There’s probably no businessman in the world who understands better than Rupert Murdoch the difficulty of doing business with the Chinese communist regime. He’s been trying for years to build a lucrative relationship in their country with very limited success. And it’s not as if the great media pragmatist has been unprepared to make a few concessions to the Chinese. His willingness to drop the BBC News from his Asian pay television network all those years ago showed that he was prepared to support a policy of the people’s right not to know.
I have no idea to what extent cracking the Chinese market remains a Murdoch priority but I do notice this morning that his local mouthpiece The Australian has made a dramatic change in the way it is covering the case of Rio Tinto executive Stern Hu. A glance at the two front pages tells the story.
Monday was all gung ho. China shuts the door on diplomats — screamed the page one headline as the story explained China has rebuffed the Rudd government and may force Australian officials to wait a further month for a second visit to detained Rio Tinto iron ore executive Stern Hu. Inside an editorial proclaimed “China has undermined its claim to be a modern industrialised nation and a safe place to do business”. Greg Sheridan the Foreign Editor declared “if Hu is not released, our relationship with China is shattered” and speculated that the Department of Foreign Affairs and Trade might have to “issue a travel warning pointing out to Australian businessmen that they face the danger of arbitrary arrest and lengthy detention in China if they, their company or even the Australian government displease the Chinese.”

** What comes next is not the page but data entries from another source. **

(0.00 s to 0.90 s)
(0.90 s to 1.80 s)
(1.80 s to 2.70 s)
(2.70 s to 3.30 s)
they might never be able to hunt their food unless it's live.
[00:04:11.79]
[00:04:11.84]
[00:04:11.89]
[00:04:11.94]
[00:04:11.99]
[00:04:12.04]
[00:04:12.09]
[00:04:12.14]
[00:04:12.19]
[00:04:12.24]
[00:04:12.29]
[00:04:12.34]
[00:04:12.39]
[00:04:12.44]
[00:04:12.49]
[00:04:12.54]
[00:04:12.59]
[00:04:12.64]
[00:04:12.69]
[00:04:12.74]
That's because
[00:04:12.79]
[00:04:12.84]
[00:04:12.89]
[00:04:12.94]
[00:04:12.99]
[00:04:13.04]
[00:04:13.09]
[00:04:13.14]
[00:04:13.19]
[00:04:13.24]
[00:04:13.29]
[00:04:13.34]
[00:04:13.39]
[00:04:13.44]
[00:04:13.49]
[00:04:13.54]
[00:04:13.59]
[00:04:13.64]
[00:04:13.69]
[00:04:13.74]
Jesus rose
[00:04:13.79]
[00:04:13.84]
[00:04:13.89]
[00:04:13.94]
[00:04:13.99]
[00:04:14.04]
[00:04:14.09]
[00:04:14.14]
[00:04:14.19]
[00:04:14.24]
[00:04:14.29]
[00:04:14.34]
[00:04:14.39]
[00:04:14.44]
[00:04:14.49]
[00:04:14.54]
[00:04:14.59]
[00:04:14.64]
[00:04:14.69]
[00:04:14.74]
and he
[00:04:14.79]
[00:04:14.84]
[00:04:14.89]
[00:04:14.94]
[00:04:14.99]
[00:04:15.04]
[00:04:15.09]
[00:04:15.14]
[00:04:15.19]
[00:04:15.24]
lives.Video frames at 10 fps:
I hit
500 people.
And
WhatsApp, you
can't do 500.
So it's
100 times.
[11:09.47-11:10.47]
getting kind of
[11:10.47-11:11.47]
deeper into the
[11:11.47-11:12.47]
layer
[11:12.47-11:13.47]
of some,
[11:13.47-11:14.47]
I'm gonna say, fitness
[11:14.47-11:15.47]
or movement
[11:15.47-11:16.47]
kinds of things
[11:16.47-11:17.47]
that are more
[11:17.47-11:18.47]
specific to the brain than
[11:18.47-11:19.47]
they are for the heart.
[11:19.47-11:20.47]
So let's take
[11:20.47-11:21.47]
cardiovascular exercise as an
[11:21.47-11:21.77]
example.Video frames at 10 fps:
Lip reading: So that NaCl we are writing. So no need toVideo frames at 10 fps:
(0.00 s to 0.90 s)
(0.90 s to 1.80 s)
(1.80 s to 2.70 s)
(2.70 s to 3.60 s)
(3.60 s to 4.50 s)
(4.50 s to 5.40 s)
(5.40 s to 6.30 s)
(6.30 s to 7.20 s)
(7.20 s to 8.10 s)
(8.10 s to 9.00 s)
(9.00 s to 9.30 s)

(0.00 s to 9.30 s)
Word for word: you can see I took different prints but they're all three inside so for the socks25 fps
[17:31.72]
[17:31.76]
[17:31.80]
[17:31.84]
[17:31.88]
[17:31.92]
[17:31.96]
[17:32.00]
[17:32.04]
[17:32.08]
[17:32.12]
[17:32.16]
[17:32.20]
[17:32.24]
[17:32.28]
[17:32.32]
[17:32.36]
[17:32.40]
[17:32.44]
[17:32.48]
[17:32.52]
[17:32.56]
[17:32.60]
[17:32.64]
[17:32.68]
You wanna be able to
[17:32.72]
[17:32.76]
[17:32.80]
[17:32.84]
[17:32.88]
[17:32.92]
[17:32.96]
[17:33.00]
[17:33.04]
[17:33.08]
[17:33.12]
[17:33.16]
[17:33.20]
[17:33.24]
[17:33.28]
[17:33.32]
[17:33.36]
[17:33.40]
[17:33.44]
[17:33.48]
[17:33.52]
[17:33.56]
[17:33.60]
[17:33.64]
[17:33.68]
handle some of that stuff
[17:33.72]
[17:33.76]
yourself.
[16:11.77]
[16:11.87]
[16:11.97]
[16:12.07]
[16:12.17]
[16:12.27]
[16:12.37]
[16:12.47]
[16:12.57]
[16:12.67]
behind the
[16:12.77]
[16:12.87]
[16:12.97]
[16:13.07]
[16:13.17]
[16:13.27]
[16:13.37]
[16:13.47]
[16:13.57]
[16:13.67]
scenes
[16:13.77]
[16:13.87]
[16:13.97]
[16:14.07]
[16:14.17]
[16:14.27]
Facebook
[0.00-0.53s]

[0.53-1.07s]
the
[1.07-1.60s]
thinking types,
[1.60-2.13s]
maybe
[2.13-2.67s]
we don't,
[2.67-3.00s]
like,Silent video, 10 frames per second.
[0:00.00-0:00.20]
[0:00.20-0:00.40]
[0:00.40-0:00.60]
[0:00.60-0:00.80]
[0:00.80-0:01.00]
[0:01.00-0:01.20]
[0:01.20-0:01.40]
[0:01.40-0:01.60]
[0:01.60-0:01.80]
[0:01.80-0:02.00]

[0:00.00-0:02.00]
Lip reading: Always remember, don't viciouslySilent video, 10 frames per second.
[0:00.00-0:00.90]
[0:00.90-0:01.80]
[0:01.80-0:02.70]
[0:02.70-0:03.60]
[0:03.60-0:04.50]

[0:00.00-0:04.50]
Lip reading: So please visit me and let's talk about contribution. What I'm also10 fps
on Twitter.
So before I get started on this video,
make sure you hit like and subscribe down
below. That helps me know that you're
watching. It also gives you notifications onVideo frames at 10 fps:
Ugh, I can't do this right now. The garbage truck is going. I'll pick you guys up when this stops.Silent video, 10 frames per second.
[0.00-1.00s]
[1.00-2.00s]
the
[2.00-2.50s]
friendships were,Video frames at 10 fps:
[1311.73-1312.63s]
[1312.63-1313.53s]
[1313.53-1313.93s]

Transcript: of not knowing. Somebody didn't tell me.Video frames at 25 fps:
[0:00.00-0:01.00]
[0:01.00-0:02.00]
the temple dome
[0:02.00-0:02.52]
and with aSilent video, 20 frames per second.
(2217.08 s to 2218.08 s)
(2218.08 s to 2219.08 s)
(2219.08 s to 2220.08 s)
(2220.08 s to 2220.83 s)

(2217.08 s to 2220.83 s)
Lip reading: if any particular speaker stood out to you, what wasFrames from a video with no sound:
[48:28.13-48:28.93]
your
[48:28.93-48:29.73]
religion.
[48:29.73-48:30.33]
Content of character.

This morning such editorial anger has disappeared at least from page one with the coverage more moderate as would befit the premier publication of a media company whose international aspirations still included China. The very straight story at the bottom of page one “Who’s on Hu?” was taking a side swipe at the Australian Government and its lack of action rather than continuing to bore it up the Chinese commos.
Methinks the word had finally filtered through from New York that there is more at stake in dealing with China than Australia and its iron ore.